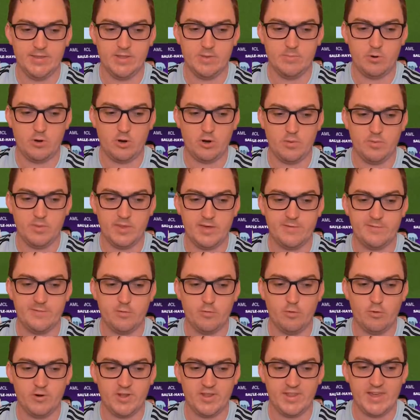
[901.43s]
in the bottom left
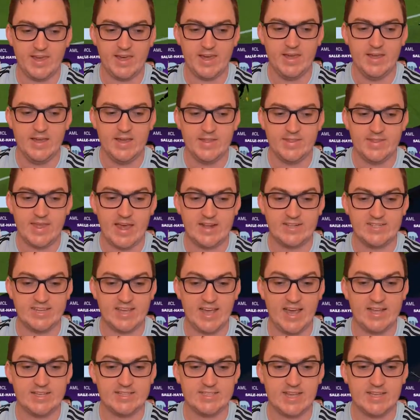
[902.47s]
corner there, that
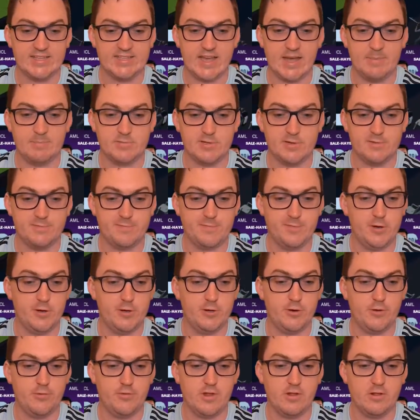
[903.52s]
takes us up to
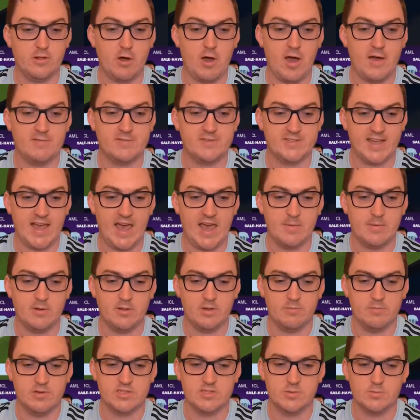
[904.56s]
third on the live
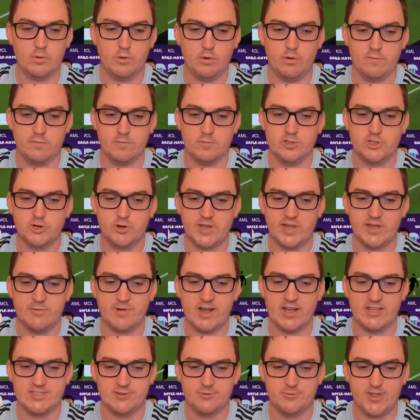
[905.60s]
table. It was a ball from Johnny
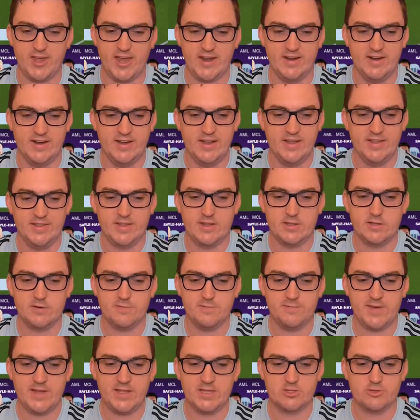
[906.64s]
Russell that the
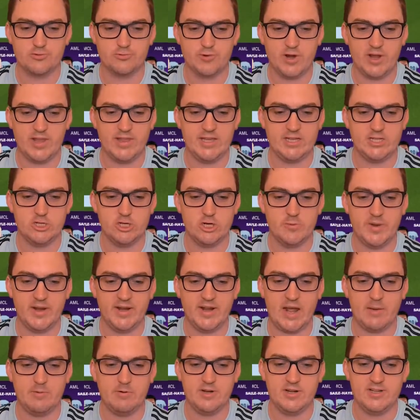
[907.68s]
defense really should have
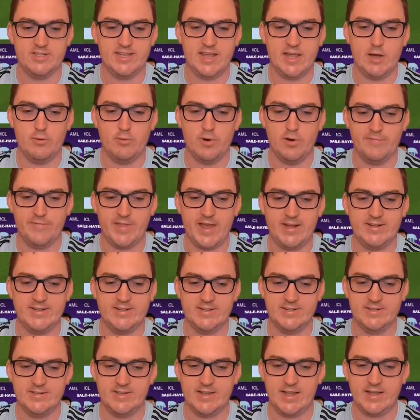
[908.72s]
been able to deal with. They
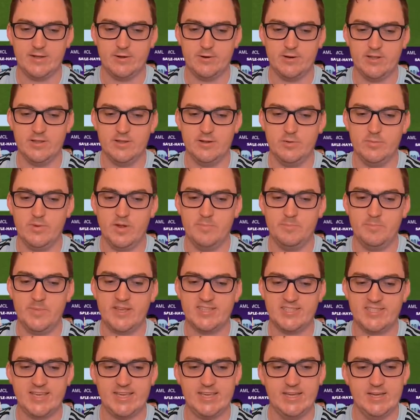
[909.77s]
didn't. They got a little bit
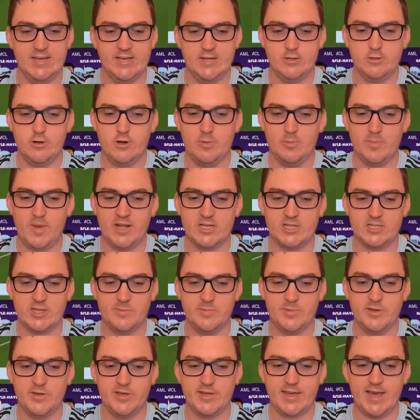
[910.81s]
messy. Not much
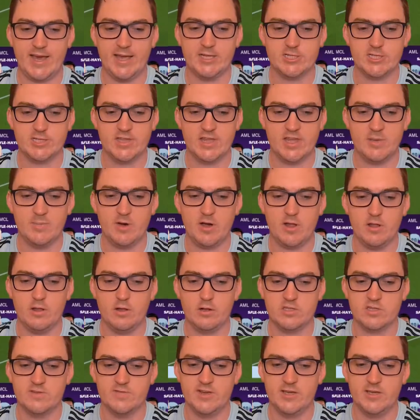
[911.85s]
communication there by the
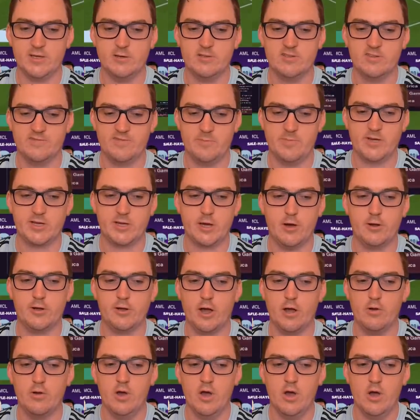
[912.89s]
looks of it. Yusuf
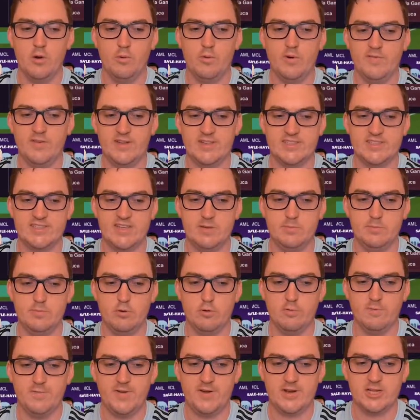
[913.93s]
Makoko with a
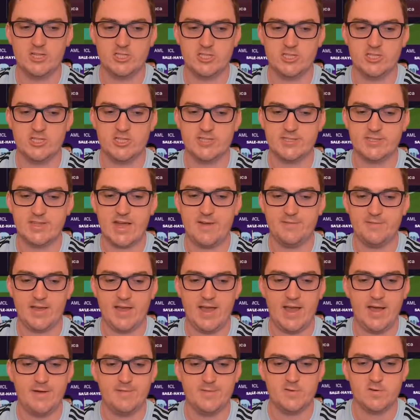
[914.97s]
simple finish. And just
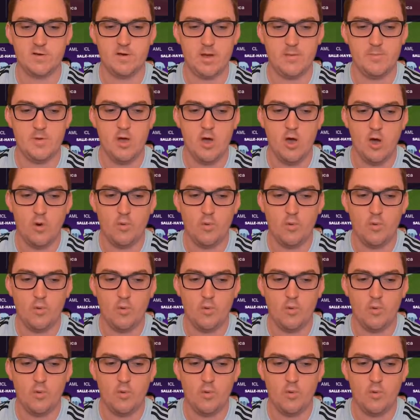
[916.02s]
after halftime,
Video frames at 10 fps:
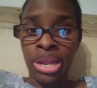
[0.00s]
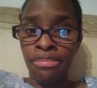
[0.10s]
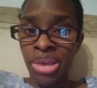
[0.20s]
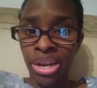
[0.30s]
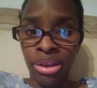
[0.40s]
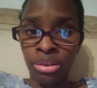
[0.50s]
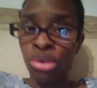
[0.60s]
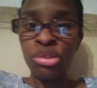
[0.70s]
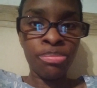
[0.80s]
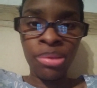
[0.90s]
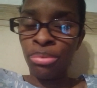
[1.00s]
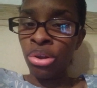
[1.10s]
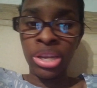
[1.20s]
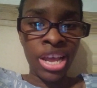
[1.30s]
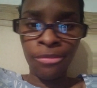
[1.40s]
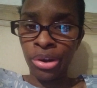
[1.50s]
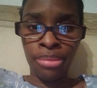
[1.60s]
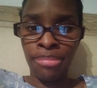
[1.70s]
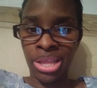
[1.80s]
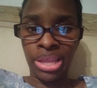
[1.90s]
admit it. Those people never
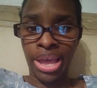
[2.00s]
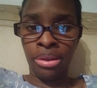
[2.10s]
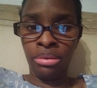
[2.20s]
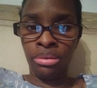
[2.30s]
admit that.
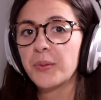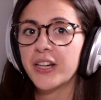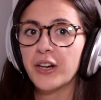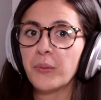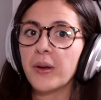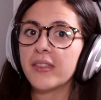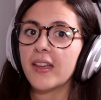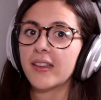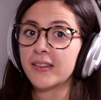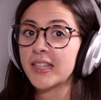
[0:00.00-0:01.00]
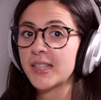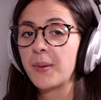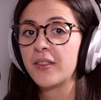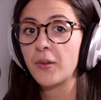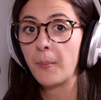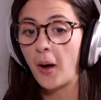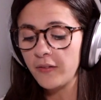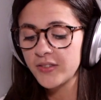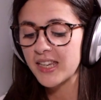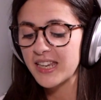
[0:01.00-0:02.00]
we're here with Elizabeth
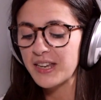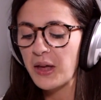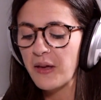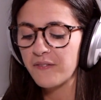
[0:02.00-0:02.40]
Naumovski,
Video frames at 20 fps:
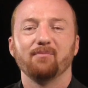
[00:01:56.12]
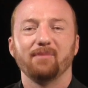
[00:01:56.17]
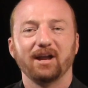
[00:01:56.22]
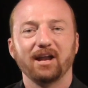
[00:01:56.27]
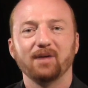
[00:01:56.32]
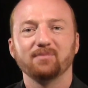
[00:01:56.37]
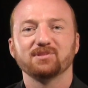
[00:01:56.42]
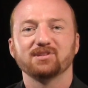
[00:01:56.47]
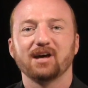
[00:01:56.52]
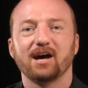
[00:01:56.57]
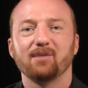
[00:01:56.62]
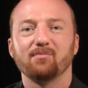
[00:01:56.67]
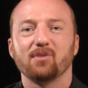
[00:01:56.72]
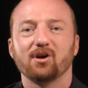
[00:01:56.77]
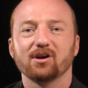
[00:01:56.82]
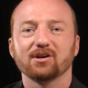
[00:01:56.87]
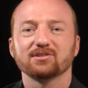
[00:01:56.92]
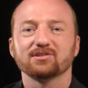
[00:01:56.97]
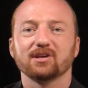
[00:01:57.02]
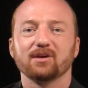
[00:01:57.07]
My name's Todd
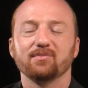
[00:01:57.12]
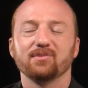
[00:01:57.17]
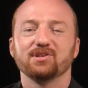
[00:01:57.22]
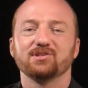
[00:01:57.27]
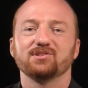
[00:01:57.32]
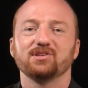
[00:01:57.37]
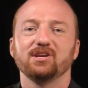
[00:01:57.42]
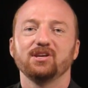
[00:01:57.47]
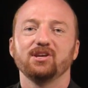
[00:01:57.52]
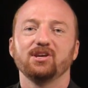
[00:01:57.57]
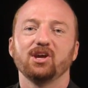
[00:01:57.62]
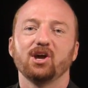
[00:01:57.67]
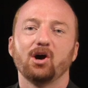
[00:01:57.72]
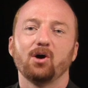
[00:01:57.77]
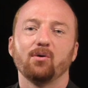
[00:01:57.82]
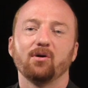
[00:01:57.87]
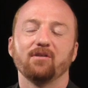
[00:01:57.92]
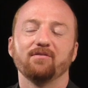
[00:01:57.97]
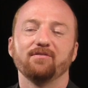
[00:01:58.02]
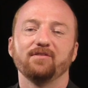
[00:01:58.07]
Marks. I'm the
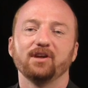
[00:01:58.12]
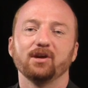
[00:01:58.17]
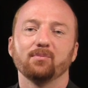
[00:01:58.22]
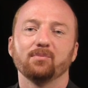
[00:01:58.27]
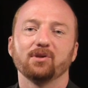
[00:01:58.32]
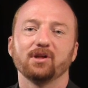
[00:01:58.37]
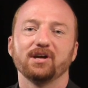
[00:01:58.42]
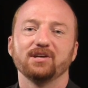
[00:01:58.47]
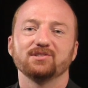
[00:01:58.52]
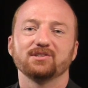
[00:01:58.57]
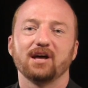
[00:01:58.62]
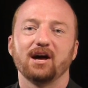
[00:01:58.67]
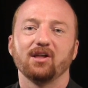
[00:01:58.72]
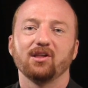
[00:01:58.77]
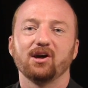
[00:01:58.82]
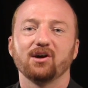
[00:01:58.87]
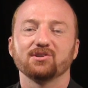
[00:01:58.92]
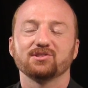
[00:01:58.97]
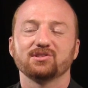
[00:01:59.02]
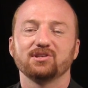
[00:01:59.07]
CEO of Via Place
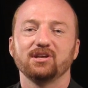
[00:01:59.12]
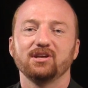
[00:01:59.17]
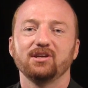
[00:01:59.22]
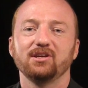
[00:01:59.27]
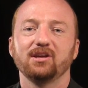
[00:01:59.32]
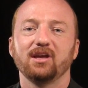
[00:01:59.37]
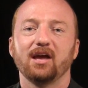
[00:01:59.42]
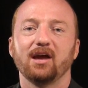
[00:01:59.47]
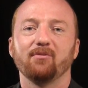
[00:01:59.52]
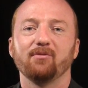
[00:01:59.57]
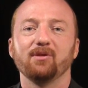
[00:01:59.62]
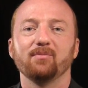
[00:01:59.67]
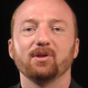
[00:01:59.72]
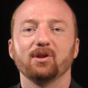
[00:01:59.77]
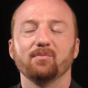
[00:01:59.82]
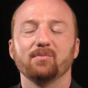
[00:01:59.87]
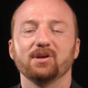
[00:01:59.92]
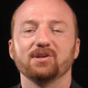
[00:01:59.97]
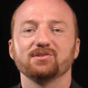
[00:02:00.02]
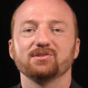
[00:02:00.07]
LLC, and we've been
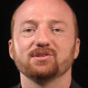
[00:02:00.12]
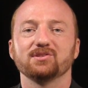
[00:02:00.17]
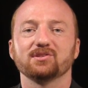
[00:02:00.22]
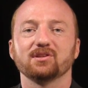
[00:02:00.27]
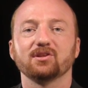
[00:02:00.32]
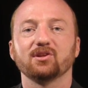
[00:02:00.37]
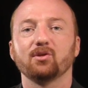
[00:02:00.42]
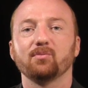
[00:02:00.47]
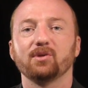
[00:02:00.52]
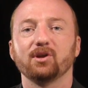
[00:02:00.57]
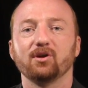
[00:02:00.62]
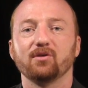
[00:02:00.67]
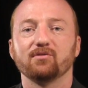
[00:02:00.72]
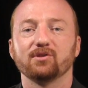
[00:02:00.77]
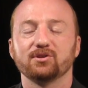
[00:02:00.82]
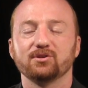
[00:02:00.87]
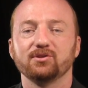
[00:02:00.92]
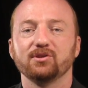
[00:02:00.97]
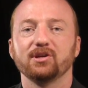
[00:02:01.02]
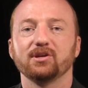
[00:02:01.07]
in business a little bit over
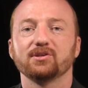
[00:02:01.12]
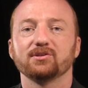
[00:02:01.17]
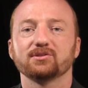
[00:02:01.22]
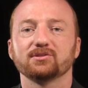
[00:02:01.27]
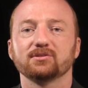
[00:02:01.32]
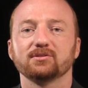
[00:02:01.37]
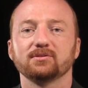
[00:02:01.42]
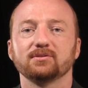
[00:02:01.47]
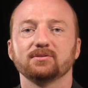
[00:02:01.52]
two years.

> [Problem requirements]:
The lines to reproduce run from the line containing "[00:02:00.77]" through the last line of the records above, both included. Copy them exactly and drop the pictures.

> [Response to this exercise]:
[00:02:00.77]
[00:02:00.82]
[00:02:00.87]
[00:02:00.92]
[00:02:00.97]
[00:02:01.02]
[00:02:01.07]
in business a little bit over
[00:02:01.12]
[00:02:01.17]
[00:02:01.22]
[00:02:01.27]
[00:02:01.32]
[00:02:01.37]
[00:02:01.42]
[00:02:01.47]
[00:02:01.52]
two years.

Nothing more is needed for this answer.